* [Saved entries]
--------------------

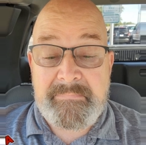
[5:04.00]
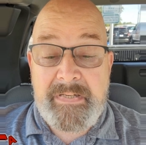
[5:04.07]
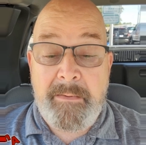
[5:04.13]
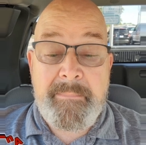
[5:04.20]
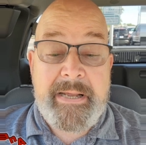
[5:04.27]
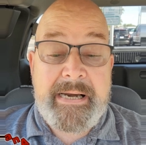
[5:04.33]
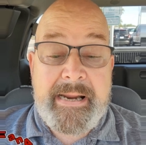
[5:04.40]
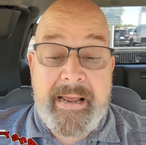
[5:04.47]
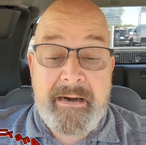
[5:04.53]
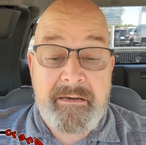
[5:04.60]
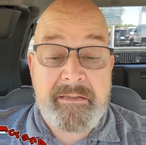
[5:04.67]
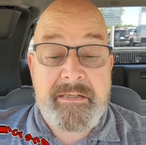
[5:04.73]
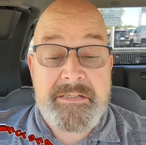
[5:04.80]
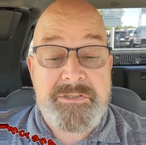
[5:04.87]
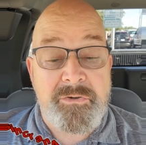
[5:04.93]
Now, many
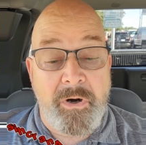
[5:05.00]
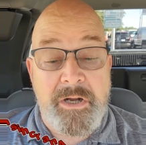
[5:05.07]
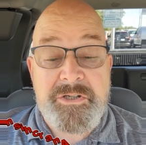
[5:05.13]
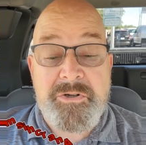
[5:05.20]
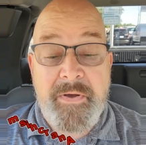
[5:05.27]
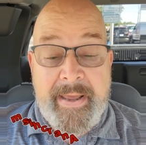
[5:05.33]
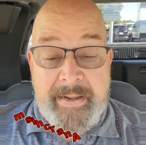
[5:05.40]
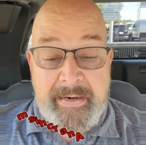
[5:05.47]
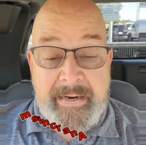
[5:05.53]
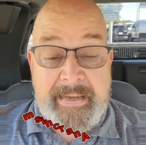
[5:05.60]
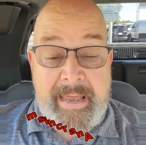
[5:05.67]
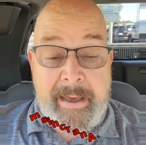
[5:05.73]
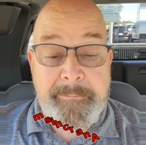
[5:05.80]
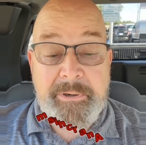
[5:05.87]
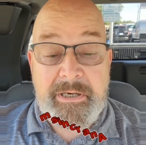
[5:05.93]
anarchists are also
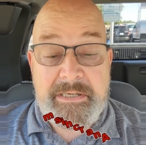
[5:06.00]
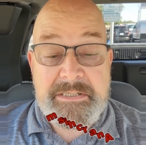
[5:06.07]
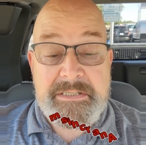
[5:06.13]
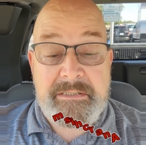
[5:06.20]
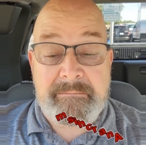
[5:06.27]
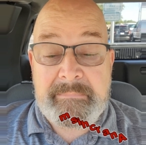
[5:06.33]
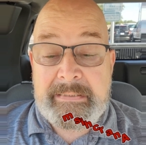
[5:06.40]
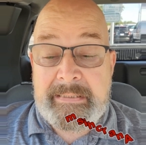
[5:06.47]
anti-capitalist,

--------------------

* [Task statement]
Although the records contain pictures, transcribe only their text, exactly as written.

* [Solution to this problem]
[5:04.00]
[5:04.07]
[5:04.13]
[5:04.20]
[5:04.27]
[5:04.33]
[5:04.40]
[5:04.47]
[5:04.53]
[5:04.60]
[5:04.67]
[5:04.73]
[5:04.80]
[5:04.87]
[5:04.93]
Now, many
[5:05.00]
[5:05.07]
[5:05.13]
[5:05.20]
[5:05.27]
[5:05.33]
[5:05.40]
[5:05.47]
[5:05.53]
[5:05.60]
[5:05.67]
[5:05.73]
[5:05.80]
[5:05.87]
[5:05.93]
anarchists are also
[5:06.00]
[5:06.07]
[5:06.13]
[5:06.20]
[5:06.27]
[5:06.33]
[5:06.40]
[5:06.47]
anti-capitalist,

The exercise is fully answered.